I messaggi mandati a Roberto Donadoni sono ormai diventati ventuno, come le reti messe a segno in una stagione straordinaria che, Borriello permettendo, potrebbe consacrarlo per la prima volta in carriera capocannoniere in serie A. Alessandro Del Piero aspetta ora solo una chiamata dal commissario tecnico ed è pronto a fare le valigie per andare in Austria e Svizzera e cercare di riportare in Italia, dopo il titolo di Campioni del Mondo anche quello di Campioni d'Europa.
"Novità da Donadoni?

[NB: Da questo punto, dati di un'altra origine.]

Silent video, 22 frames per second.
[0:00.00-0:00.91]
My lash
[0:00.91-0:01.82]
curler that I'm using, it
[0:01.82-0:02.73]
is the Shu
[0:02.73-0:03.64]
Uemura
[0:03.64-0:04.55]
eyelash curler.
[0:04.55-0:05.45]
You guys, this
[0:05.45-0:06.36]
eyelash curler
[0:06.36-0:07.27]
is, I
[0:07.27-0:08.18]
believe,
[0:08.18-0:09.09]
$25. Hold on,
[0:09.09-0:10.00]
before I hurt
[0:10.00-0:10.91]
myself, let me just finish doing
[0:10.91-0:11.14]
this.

No, c'è sempre il punto di domanda e ancora non ci sono notizie in merito - dice col sorriso sulle labbra Pinturicchio dopo la doppietta rifilata alla Sampdoria -. Rimaniamo in attesa speranzosi...".

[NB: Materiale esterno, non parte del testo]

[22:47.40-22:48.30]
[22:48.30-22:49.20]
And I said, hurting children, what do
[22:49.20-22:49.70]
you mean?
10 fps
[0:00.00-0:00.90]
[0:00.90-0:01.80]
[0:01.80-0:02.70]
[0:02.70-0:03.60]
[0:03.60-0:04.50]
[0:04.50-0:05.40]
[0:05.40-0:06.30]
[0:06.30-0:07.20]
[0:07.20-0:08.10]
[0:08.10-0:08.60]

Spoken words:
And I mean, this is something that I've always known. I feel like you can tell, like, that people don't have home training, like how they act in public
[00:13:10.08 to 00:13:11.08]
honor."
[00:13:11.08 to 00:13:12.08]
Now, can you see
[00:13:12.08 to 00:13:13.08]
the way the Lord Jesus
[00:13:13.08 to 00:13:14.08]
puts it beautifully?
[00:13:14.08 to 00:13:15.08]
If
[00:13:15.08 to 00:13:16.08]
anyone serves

Contro i blucerchiati, a dimostrazione di quanto Del Piero tenesse a mettersi in mostra per sfruttare fino in fondo l'ultima chance di convincere il ct, anche una battibecco con Claudio Ranieri al momento della sostituzione: "Non voglio dire niente di particolare, quello che è successo è successo. Io ogni volta che esco dal campo devo aver dato tutto ed essere con la coscienza pulita, è chiaro che in quel momento mi è dispiaciuto... e penso che si sia notato. Viste le condizioni della partita, visto che non c'era niente di importante in palio se non cose magari personali, avrei preferito giocare fino alla fine".